The third project I want to talk about is actually the origin of the software, which is the Julia Brumfield Diaries. If the name looks familiar, it's because she's my great-great grandmother. This project was the impetus for me to develop this tool for crowdsourced transcription.

So all of these projects, what they have in common is that we're talking about page counts that are in the thousands and volunteer counts that are numbered in the dozens at best. So these are not FamilySearch Indexing, where you can rely on hundreds of thousands of volunteers and large networks.

So who participates in large projects and who participates in small projects? One thing that I think is really interesting about crowdsourcing and these other sorts of participatory online communities is that the ratio of contributions to users follows what's called a power-law distribution.

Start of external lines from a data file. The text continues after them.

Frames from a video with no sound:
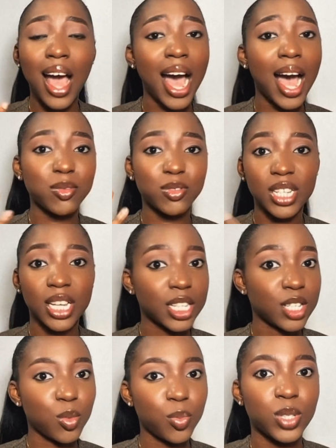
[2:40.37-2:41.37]
I'm just like, there's
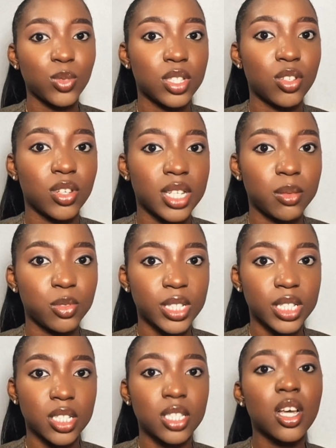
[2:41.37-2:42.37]
no point wasting your time doing
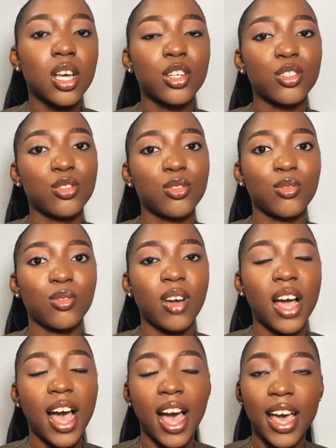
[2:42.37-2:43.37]
this. So
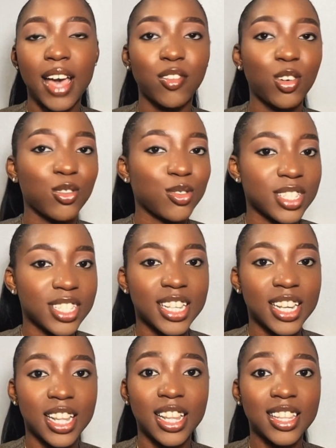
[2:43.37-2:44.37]
I have also
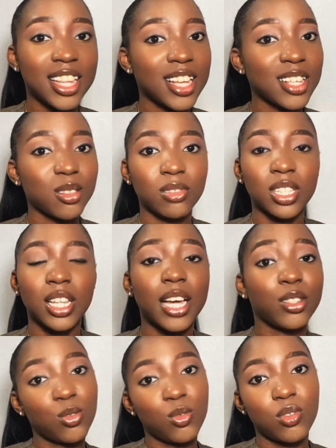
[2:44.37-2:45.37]
decided that that's something that I
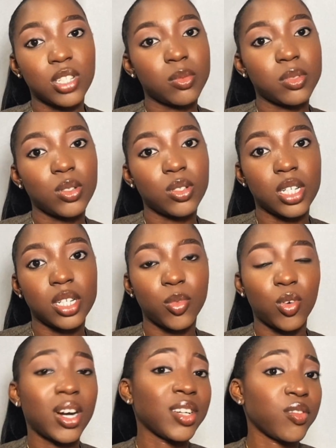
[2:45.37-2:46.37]
don't want to be doing
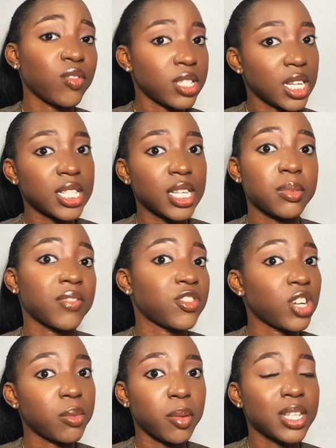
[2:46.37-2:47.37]
anymore. And in recent times, I've
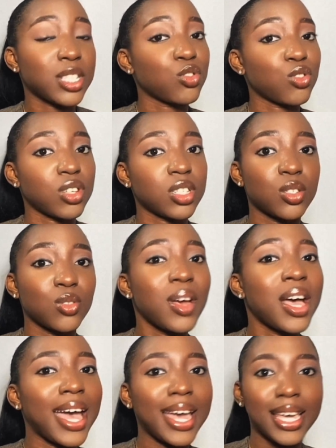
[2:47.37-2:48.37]
tried my best not to
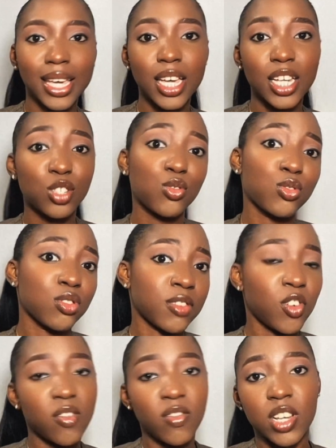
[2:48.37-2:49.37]
engage in those sorts of
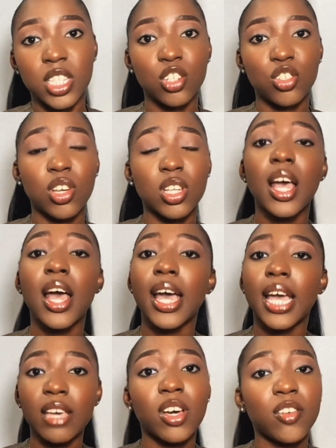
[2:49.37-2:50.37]
conversations.
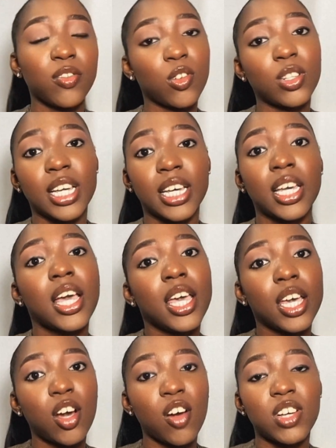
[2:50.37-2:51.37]
If I feel like a
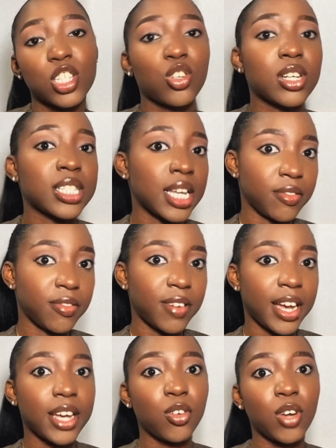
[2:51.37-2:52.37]
conversation is
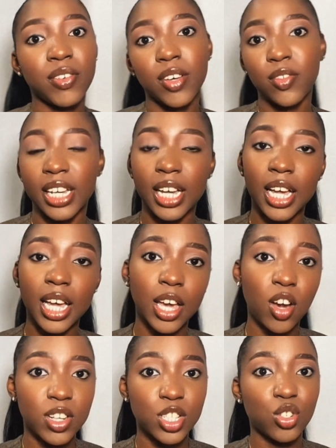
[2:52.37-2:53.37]
edifying, or if I feel like a
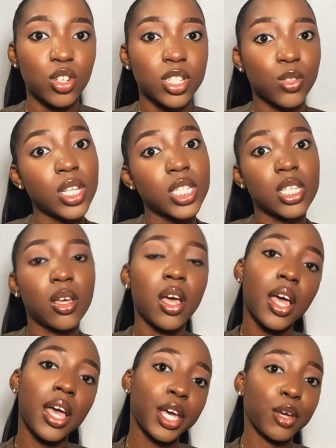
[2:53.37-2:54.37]
conversation is going to
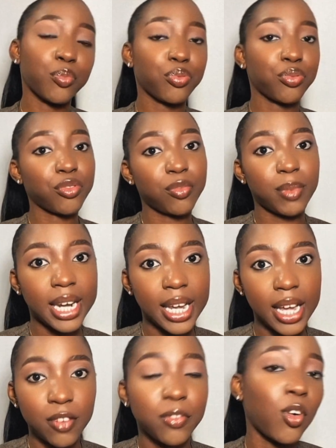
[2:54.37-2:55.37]
improve my
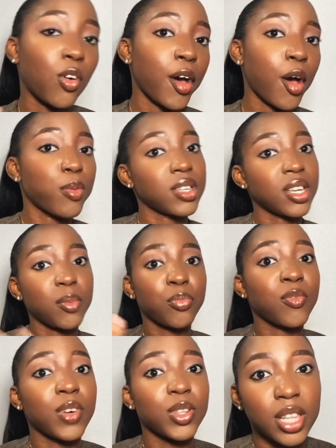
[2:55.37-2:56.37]
life or help to improve
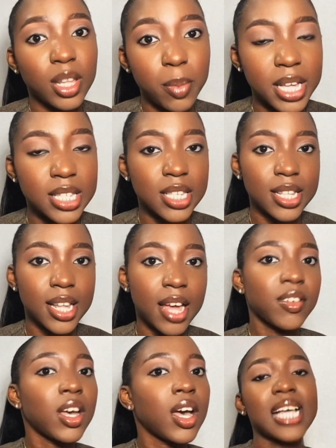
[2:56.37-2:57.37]
another person's life,
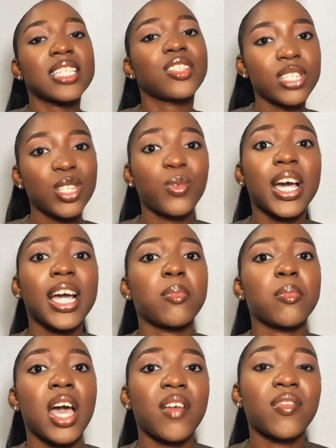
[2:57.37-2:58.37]
I see the reason why I can be
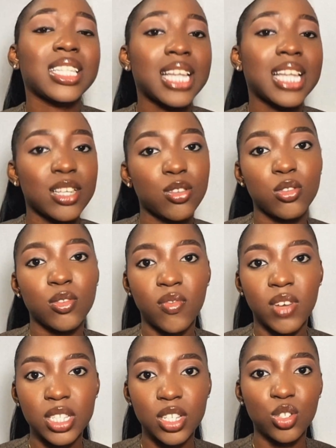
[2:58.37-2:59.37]
having that sort of
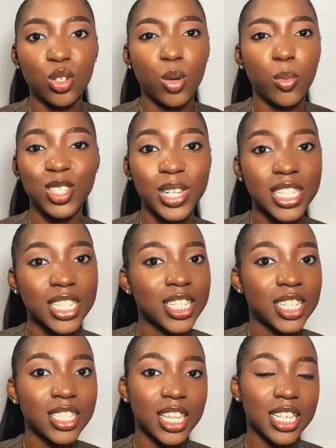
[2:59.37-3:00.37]
conversation. I'm just going to stick
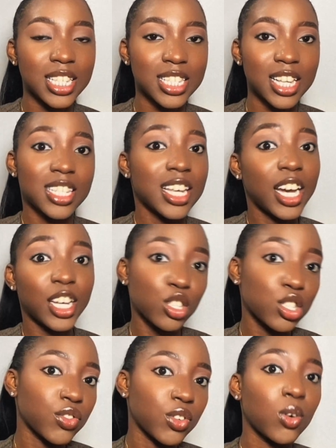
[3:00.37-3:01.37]
to things that are
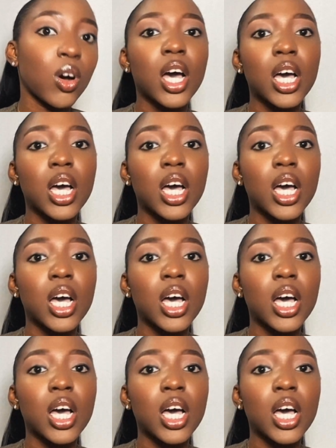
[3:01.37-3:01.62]
useful,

If you look here, we see--and most famously this is Wikipedia--and you see a chart of the number of users on Wikipedia ranked by their contributions. And what you see is that 90% of the edits made to Wikipedia are done by 10% of the users.

If we look at other crowdsourced projects: this is the North American Bird Phenology Program out of Patuxent ~~Bay~~ Research Center [ed: actually Patuxent Wildlife Research Center], and this is a project in which volunteers are transcribing ornithology records--basically bird-watching records--that were sent in from the ~~1870s through the 1950s~~ [ed: 1880s-1970s], entering them into a database where they can be mined for climate change [data]. What's interesting about this to me at least is that--and this has been a phenomenally successful project: they've got 560,000 cards transcribed all by volunteers, but StellaW@Maine here has transcribed 126,000 of them, which is 22% of them. Now, CharlotteC@Maryland is close behind her (so go, local team!) but again you see the same kind of curve.

If we look at another relatively large project, the Transcribe Bentham project: this isn't a graph, but if you look at the numbers here, you see the same kind of thing. You see Diane with 78,000 points, you see Ben Pokowski with 51,000 points. You see this curve sort of taper down into more of a long tail.

So what about the small projects?

Well, let's look at the Klauber diaries. This is the top ten transcribers of the field notes of Laurence Klauber. And if you look at the numbers here--again in this case it's not quite as pronounced because I think the previous leader has dropped out and other people have overtaken him--but you see the same kind of distribution. This is not a linear progression; this is more of a power-law distribution.

If you look at an even smaller project--now, mind you this is a project that is really only of interest to members of my family and elderly neighbors of the diarist--but look: We've got Linda Tucker who has transcribed 713 of these pages followed by me and a few other people. But again, you have this power law that the majority of the work is being done by a very small group of people.

Okay, what's going on really? What does this mean and why does it matter? The thing that I think this gets to, the reason that I think that this is important, is for a couple of reasons.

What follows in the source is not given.